The NAO has called for the NHSPS, the Government and national bodies to ensure that NHSPS and its tenants 'will agree tenancy details and amounts by 31 March 2020' alongside 'an efficient dispute resolution process whereby all disputes are settled within 90 days of invoicing and a plan to clear outstanding disputes'.
The BMA previously urged practices not to sign leases unless they fully understand the terms and liabilities.
Pulse reported in April that 10 practices in the Bristol, North Somerset and South Gloucestershire area had been under pressure to sign new leases with increased service charges, with one practice manager saying their annual fee rose from £14,000 to £48,870.
As part of reforms made under the Health and Social Care Act 2012, NHSPS – a company wholly owned by the health secretary – took over the management of NHS properties and facilities from PCTs in 2013.
But since the takeover GP tenants have experienced issues, such as significant hikes in service charges, potentially resulting in layoffs and salary cuts.
The BMA said it is aware of examples of incorrect charging, including one practice that was invoiced for fees for a lift that did not exist, and others faced with demands for charges that had already been paid to their local council.
According to the NAO report, although GP tenants only occupy 18% of all NHS-owned properties, they owe the highest percentage of the outstanding debts compared with other tenants – 30% – with rent accounting for 48% of the debt.
The report states: 'In our view, too many NHS organisations and GPs seem to regard paying for their premises as optional, with almost £700m either written off or still unpaid.'
Responding to the report, BMA GP Committee chair Dr Richard Vautrey said: 'Problems with practice premises and the financial pressures that go alongside owning or leasing surgery buildings are constant frustrations for hardworking GPs, and have an important negative impact on GP recruitment and retention.'
He added: 'It is simply not the case, however – as this report claims – that GPs see paying for premises as "optional". Practices want to pay a fair and appropriate rent but this needs to be reimbursed by CCGs.
'A lack of funding in recent years means commissioners cannot keep up with sky-rocketing commercial rents demanded by NHS Property Services, and they’ve simply passed the problem and the cost to family doctors. This is unacceptable at a time when practices are already under huge financial strain.'
NHSPS chair Ian Ellis said: 'The report comments on some of the legacy issues NHSPS has inherited from operating in the widespread absence of formal rental and service agreements and the significant impact this has had on the company’s ability to agree charges with customers for accommodation and services provided, reduce billing disputes and recover outstanding debts.
'We fully acknowledge that whilst improvements have been made, these have been at a slower pace than we wanted but support is also required from the broader health system to fully address this.'
In response to the BMA's threat of legal action, an NHSPS spokesperson said: 'We have been and continue to work collaboratively with the BMA and recently carried out an in-depth review of specific cases, as agreed with the BMA, which concluded that NHSPS charges were broadly correct.
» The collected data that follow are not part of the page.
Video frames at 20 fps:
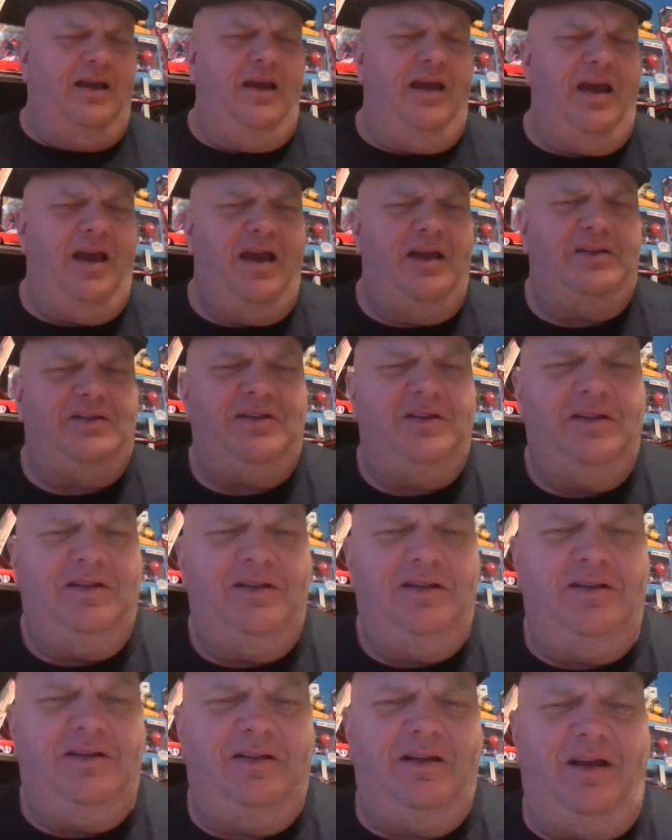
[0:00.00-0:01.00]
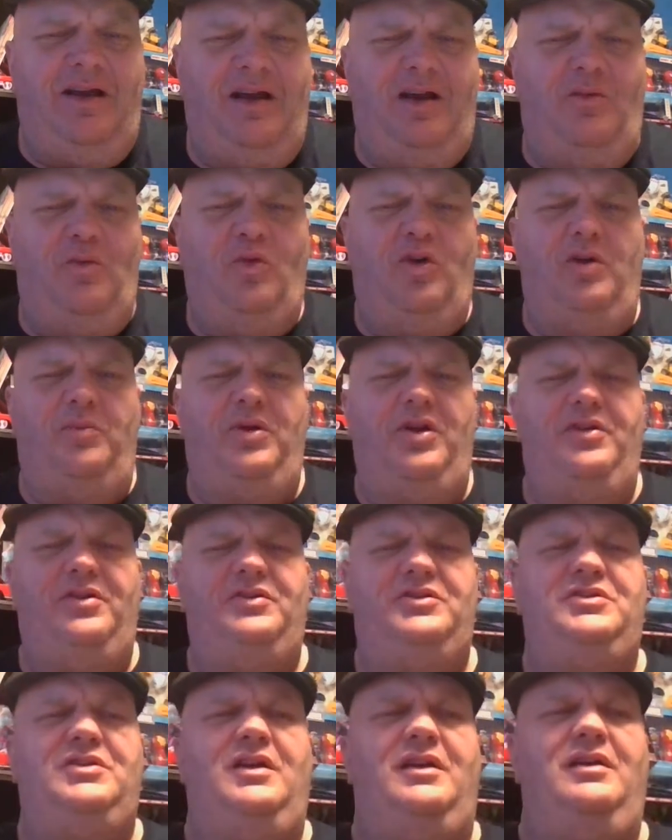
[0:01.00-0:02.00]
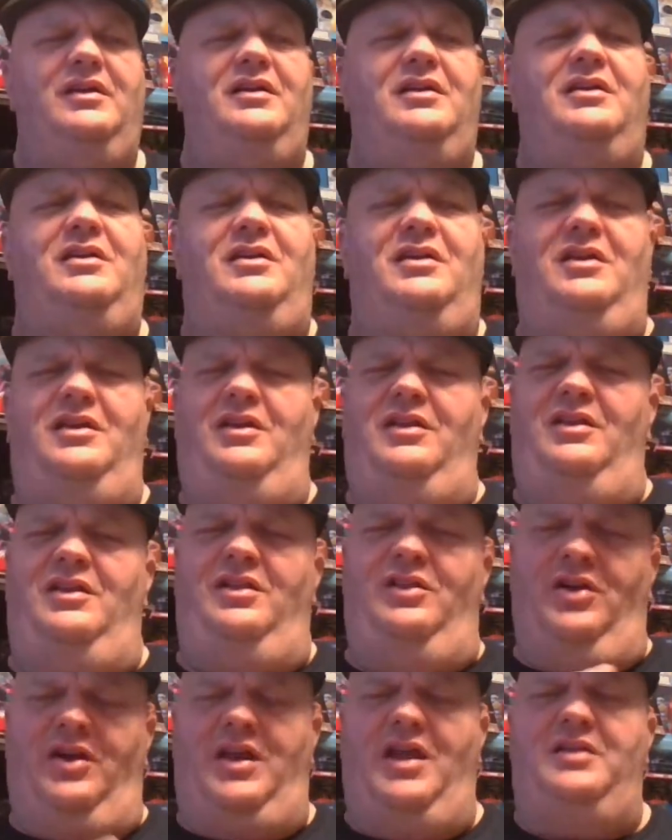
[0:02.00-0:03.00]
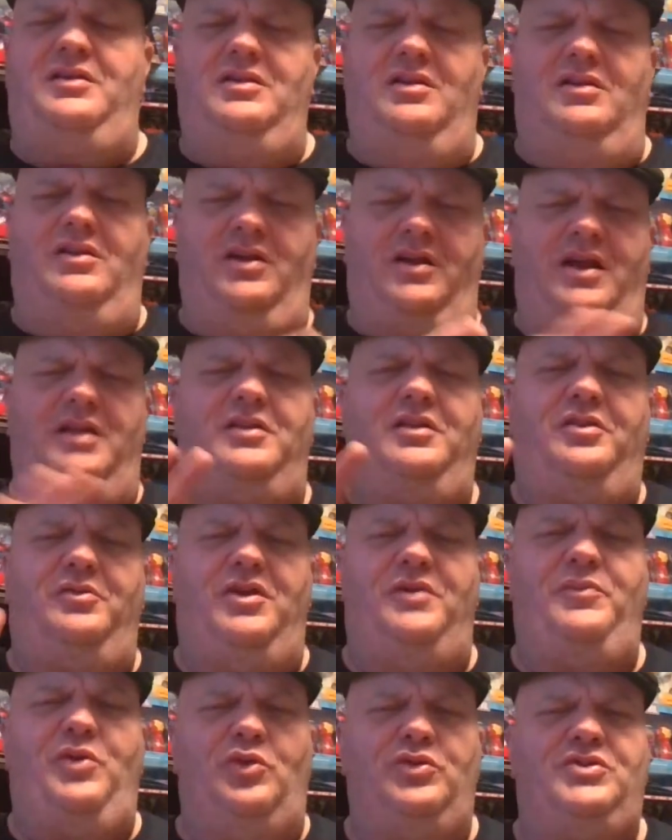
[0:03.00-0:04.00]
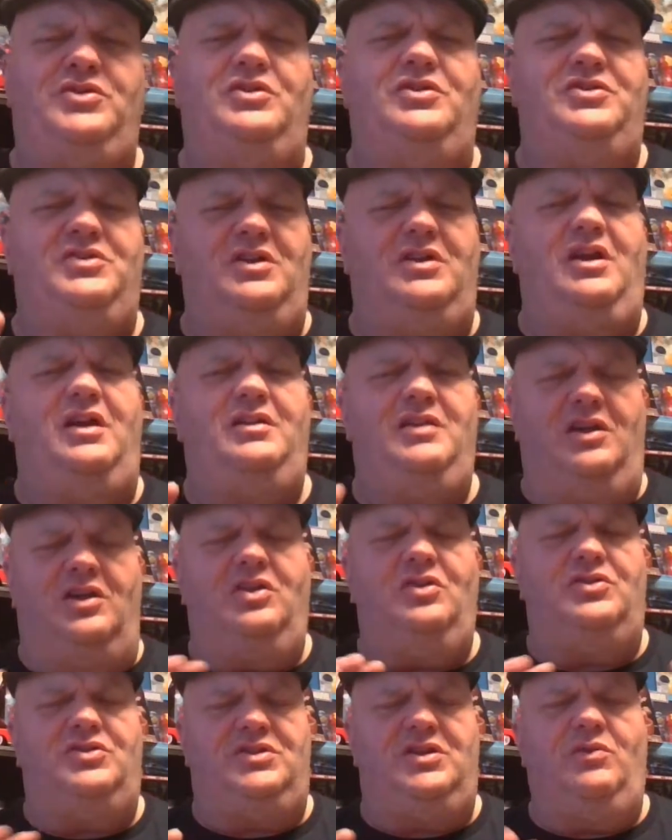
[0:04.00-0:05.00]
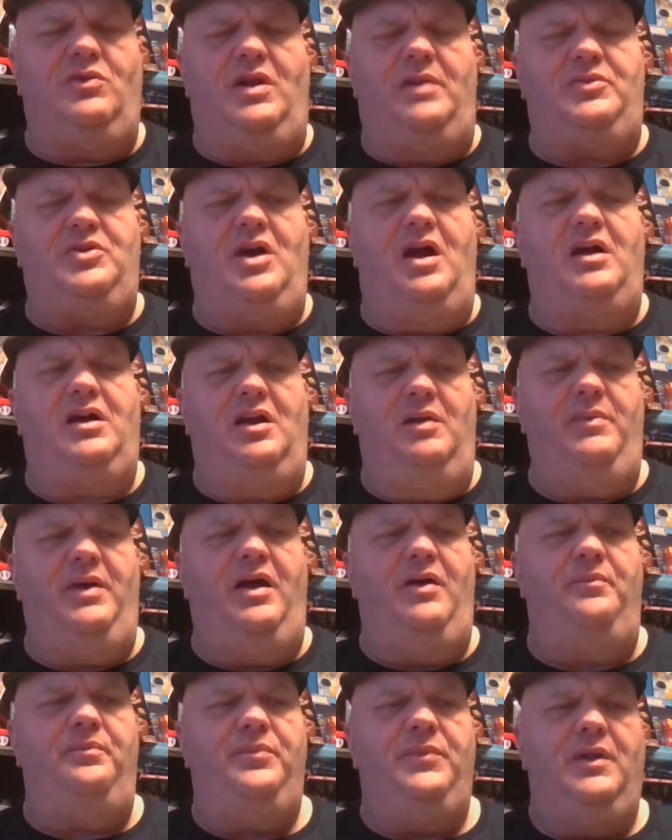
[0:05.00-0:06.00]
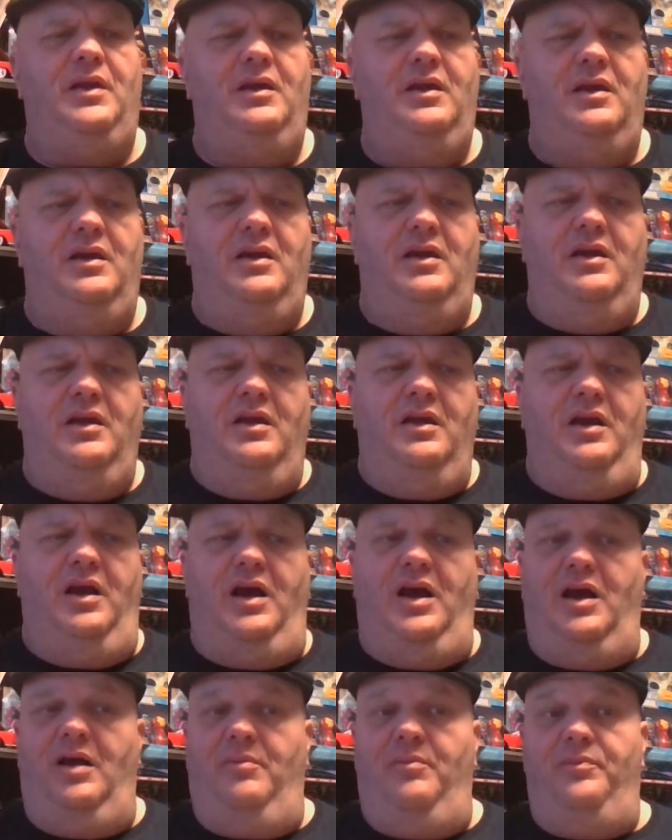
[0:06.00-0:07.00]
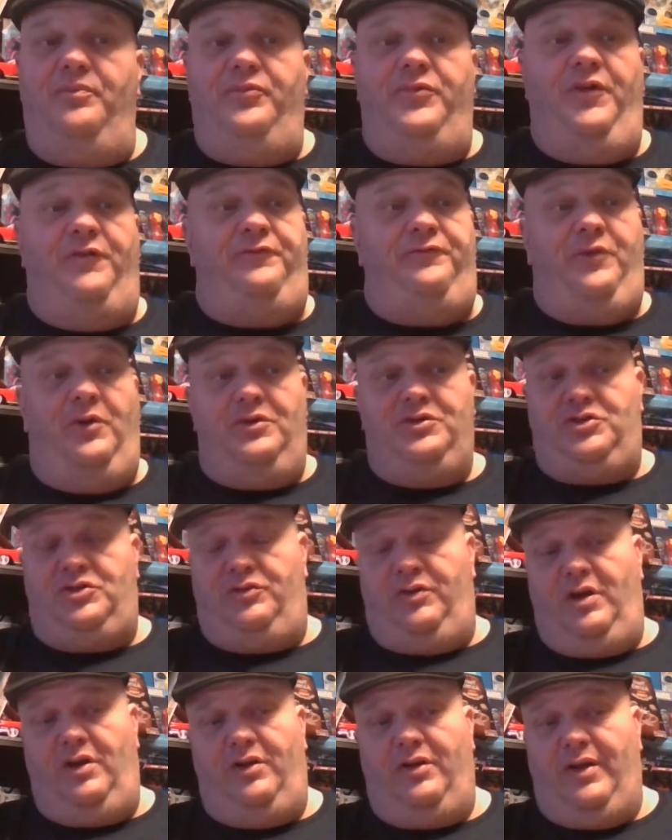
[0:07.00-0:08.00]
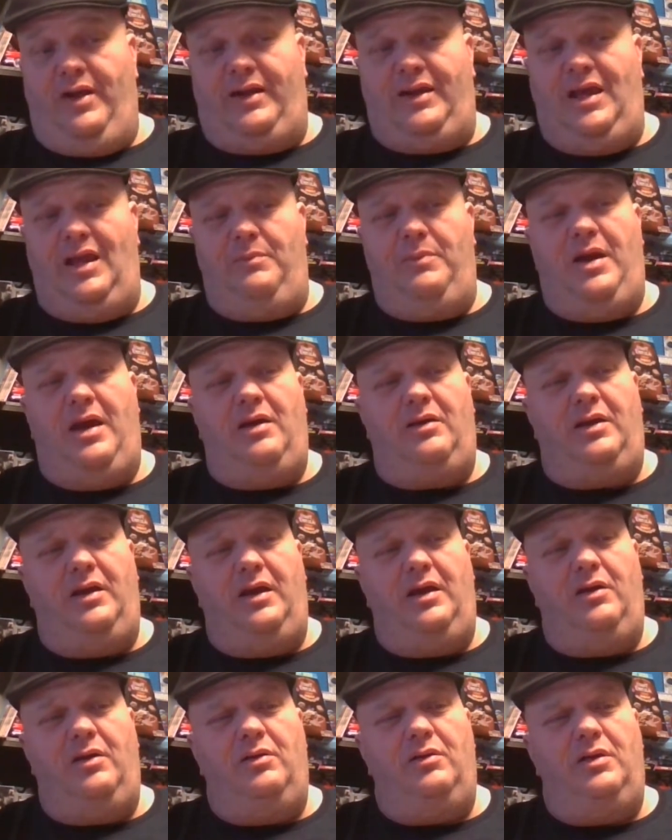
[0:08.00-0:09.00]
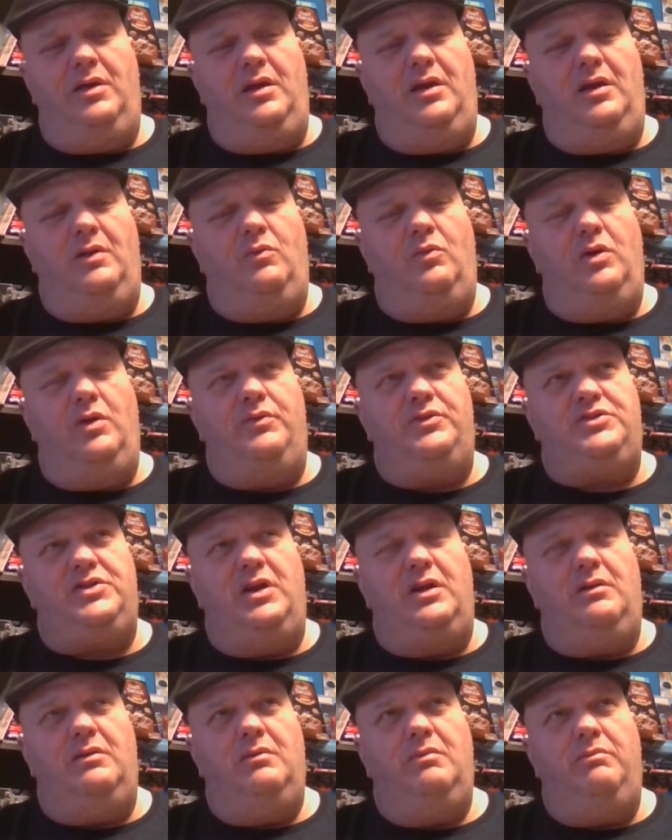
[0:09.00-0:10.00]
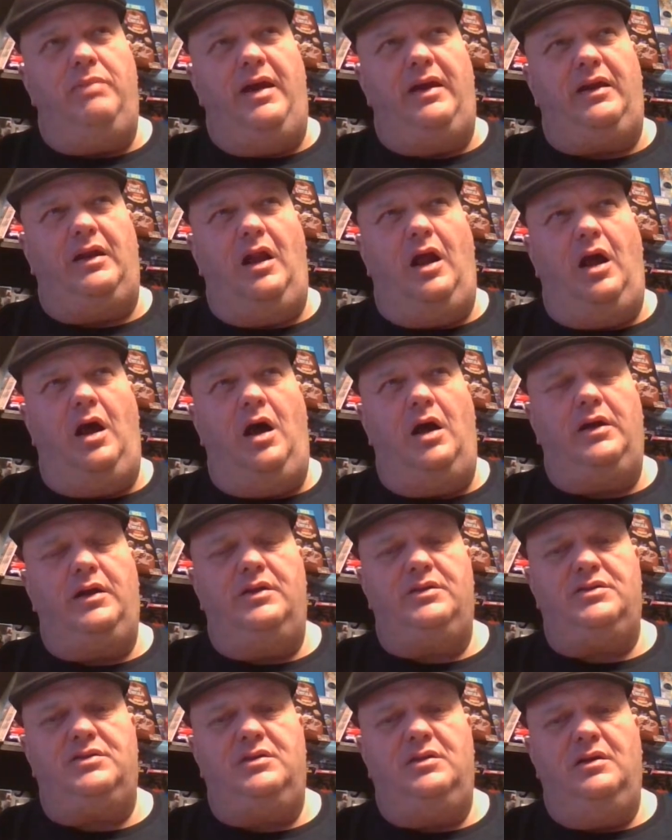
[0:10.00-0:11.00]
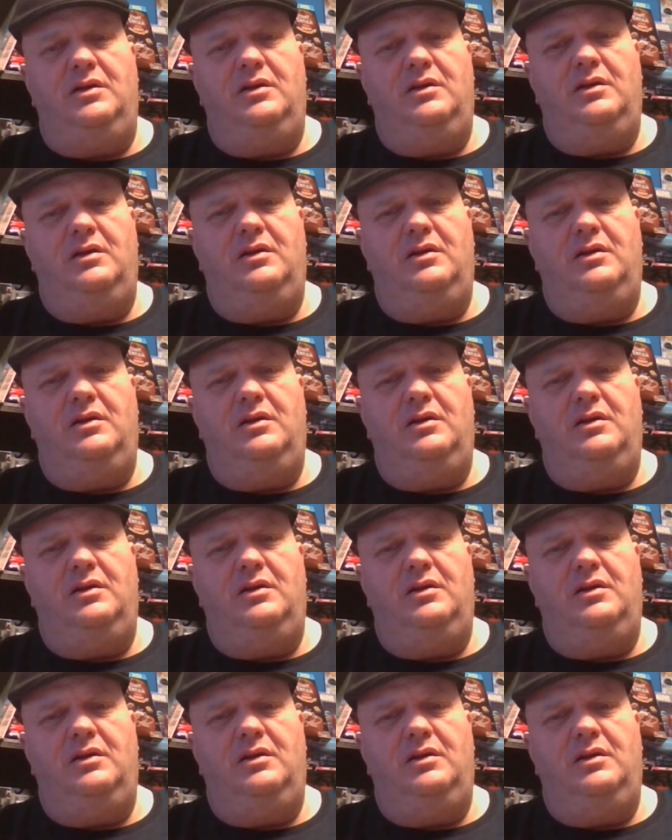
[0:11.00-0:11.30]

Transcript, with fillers: at uh, Warner Brothers. Look at the, look at the three posters, and I think you'll see what I'm talking about. Um, the first trailer that came back uh, in what was it back in August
'Following this review, NHSPS set up a meeting with the BMA and NHSE to discuss the underlying central issue of affordability. We received a further letter on 5th June from BMA’s legal advisors, setting out six specific GP cases where they were considering action but asked NHSPS to work with them collaboratively to agree a way forward.'
In 2016, Pulse reported that practices were refusing sign new premises leases, which would see their fees hiked by 400%.
Local leaders also warned that practices were being 'financially crucified' by a huge increase in service fees.